Es ist soweit, der zwölfmonatige Ridepooling Test in London beginnt. Mit unserem Partner RATPDev erforschen wir die Effekte von Ridepooling im Londoner Stadtteil Ealing.

Bereits im Juli konnten wir dieses internationale Projekt verkünden und freuen uns, dass es jetzt endlich losgeht. Unter der Federführung von Transport for London (TfL) soll in dem Pilotprojekt „Slide Ealing“ die Bereitschaft von Autofahrern untersucht werden, vom eigenen Fahrzeug auf nachhaltigere Mobilitätsdienste wie Ridepooling umzusteigen. Über zwölf Monate lang läuft dieser Test nun begrenzt auf den Stadtteil Ealing.

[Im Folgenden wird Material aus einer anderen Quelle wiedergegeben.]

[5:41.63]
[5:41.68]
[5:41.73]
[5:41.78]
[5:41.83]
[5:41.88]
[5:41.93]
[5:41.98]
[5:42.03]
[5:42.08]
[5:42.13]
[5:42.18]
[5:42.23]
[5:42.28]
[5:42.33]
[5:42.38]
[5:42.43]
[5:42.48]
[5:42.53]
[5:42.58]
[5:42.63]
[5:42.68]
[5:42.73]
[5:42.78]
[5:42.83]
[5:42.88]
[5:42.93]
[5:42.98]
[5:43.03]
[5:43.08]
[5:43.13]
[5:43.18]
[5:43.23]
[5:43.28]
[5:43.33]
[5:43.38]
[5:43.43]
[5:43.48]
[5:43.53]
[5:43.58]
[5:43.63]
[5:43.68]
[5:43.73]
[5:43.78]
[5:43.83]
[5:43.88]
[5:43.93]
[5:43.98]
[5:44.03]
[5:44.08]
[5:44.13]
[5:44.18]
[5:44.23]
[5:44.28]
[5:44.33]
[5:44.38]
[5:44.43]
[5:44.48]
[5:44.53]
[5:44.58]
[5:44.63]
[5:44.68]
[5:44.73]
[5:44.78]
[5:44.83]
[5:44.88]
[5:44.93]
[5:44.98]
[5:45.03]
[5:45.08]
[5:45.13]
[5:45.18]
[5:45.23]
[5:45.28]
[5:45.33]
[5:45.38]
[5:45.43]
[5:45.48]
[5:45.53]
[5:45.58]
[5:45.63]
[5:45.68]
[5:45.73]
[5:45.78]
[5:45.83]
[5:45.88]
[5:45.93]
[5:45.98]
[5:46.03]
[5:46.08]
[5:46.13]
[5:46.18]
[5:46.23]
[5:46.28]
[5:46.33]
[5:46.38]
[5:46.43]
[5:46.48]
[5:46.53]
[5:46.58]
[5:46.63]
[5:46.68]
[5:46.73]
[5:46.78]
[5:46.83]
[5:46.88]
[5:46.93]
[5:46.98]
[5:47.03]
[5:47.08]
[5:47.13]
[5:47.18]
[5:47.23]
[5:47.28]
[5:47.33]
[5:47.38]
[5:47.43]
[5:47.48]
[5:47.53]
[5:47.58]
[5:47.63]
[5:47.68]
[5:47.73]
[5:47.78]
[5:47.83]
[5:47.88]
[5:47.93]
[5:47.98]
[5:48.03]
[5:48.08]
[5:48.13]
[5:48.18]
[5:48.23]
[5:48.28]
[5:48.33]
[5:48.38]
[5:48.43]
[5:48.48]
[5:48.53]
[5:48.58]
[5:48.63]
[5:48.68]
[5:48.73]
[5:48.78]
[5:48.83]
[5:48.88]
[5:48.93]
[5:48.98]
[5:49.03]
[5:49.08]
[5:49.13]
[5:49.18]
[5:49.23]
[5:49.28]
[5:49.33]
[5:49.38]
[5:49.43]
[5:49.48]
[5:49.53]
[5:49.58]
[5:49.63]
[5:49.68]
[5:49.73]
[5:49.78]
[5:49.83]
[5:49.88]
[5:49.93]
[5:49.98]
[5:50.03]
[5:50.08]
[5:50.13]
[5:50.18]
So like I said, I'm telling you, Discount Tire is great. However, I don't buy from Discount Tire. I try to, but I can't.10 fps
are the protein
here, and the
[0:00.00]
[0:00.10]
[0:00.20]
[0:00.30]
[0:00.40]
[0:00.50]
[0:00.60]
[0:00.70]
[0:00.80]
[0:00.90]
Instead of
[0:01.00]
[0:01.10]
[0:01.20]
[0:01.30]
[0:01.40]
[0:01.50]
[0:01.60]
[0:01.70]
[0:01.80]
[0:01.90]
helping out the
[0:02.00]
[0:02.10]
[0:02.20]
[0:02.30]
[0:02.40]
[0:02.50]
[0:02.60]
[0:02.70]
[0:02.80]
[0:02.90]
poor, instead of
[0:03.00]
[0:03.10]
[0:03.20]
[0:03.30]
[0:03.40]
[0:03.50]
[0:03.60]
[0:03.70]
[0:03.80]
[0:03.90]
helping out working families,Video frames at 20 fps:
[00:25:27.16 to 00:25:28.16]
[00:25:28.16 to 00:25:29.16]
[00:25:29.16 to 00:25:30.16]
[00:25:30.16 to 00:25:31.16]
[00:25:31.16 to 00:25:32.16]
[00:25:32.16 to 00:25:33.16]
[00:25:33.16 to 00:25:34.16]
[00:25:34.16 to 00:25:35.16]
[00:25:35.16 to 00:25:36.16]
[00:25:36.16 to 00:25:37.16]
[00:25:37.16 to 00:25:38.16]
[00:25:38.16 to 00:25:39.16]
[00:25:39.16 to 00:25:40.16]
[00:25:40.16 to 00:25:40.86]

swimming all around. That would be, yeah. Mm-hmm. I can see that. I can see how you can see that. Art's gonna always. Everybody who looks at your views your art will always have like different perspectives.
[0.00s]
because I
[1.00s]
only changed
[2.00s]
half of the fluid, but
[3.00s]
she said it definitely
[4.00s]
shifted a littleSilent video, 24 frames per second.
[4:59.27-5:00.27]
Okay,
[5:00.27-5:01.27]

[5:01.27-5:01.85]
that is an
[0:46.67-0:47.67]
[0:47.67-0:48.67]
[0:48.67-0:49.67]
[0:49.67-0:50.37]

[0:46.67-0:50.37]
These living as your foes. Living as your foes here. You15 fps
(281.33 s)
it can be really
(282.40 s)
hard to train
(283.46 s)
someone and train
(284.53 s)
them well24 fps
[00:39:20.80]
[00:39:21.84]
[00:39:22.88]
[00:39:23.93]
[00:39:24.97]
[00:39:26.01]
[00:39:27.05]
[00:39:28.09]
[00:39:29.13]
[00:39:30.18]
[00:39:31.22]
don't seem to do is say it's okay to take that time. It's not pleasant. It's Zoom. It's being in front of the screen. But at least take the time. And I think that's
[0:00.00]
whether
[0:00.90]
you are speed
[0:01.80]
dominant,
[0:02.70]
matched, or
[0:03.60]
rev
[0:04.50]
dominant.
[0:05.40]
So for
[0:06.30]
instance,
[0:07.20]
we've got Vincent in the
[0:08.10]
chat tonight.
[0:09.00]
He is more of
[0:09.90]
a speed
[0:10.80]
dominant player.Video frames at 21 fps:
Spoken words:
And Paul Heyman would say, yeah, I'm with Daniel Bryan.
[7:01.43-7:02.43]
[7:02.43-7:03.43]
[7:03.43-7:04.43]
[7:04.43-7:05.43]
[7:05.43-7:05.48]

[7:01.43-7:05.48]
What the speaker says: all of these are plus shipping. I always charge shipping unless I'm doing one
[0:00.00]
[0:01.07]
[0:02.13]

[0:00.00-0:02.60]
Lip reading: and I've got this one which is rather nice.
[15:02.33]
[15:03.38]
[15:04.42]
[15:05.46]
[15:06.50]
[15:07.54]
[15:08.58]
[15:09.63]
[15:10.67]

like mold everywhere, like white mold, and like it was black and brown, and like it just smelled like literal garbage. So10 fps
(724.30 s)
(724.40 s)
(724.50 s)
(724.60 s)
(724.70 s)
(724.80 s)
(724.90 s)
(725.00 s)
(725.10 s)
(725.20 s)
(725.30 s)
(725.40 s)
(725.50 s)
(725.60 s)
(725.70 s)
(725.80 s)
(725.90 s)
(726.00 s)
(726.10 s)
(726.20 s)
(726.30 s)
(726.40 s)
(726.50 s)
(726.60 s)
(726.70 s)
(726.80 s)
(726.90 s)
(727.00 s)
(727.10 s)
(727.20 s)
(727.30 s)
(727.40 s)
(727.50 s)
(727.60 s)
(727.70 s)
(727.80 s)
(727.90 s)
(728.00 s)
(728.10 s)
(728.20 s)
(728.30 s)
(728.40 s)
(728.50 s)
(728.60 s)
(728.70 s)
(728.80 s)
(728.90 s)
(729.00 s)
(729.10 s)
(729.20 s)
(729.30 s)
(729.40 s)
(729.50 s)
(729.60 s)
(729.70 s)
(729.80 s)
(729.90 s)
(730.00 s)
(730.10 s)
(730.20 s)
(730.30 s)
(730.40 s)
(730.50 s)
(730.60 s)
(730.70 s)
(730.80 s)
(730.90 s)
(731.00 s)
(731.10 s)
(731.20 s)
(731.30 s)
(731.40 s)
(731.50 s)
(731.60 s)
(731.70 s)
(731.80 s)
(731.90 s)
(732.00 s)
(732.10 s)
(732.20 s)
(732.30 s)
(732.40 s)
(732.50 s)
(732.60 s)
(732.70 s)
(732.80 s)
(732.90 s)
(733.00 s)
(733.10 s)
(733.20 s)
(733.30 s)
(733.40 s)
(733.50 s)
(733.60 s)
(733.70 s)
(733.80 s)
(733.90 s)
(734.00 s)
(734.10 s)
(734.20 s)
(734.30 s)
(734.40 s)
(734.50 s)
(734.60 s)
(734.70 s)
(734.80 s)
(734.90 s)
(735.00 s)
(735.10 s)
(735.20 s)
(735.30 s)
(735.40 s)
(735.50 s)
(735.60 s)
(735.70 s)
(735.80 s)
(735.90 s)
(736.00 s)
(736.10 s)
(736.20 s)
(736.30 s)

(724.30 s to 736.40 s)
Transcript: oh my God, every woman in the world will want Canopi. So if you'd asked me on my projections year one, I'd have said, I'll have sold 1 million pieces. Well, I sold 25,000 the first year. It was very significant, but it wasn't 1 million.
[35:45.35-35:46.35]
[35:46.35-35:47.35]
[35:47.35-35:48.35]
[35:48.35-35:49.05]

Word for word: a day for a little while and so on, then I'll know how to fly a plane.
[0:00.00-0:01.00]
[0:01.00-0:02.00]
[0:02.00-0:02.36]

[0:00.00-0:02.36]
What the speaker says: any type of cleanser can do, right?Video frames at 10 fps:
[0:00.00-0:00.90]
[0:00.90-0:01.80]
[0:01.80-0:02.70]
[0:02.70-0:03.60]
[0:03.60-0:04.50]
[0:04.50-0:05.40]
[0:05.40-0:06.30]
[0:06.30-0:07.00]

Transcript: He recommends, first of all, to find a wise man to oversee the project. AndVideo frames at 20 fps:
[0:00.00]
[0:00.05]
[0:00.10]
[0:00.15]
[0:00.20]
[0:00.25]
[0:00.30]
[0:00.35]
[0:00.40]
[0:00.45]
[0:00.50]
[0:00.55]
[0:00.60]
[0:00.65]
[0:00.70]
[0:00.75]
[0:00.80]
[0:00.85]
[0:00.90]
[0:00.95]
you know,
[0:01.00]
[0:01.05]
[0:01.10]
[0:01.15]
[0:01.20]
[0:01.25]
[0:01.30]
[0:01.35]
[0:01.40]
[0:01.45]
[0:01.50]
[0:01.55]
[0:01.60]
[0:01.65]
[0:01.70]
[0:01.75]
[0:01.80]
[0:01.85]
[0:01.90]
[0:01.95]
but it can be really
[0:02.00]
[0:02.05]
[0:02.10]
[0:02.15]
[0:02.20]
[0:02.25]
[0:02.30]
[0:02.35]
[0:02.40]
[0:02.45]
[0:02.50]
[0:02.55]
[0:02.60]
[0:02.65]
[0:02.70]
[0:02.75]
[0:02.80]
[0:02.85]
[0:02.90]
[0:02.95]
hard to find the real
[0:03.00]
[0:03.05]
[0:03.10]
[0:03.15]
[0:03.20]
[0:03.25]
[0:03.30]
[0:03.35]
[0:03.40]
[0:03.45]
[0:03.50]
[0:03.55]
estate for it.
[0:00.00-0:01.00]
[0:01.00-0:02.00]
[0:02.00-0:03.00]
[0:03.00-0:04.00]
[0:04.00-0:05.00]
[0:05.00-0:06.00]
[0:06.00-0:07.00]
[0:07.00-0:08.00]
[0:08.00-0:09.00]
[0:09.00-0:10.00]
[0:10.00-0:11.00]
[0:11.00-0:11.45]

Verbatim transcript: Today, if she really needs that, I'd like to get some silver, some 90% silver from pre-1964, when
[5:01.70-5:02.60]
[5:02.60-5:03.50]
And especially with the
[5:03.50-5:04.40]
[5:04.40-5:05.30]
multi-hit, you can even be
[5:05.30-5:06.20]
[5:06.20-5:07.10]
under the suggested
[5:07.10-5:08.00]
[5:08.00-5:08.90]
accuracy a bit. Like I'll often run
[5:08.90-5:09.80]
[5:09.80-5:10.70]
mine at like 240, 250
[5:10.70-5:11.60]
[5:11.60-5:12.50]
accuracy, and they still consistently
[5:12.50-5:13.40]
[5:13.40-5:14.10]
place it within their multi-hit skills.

In unserem gemeinsamen Projekt liefern wir die Technologie, darunter die Kunden- und Fahrer-App sowie den Pooling-Algorithmus. Das Verkehrsunternehmen RATPDev übernimmt den operativen Betrieb der Fahrzeugflotte. Die Route der Fahrzeuge ist vollständig flexibel und orientiert sich an der Nachfrage. Ähnlich wie in Hamburg und Hannover gibt es ein Netz an virtuellen Haltepunkten, sodass die Fahrgäste in der Regel maximal 200 Meter laufen müssen. Die Fahrzeuge von Slide Ealing dürfen dabei sowohl Busspuren als auch -haltestellen nutzen. 

Der Besitz an privaten Fahrzeugen ist im Stadtteil Ealing hoch, rund 40 Prozent der Anwohner pendeln nach Untersuchungen mit dem eigenen Auto zur Arbeit. Die Pooling-Fahrzeuge sollen das bestehende Busnetz ergänzen und als Zubringer die Anbindung an die U-Bahn und Bahnhöfe verbessern. Indem Ridepooling Einzelfahrten bündelt, kann die Straßeninfrastruktur in den Städten effizienter genutzt, Staus und Emissionen vermieden und damit die Umwelt und der Stadtteil Ealing entlastet werden.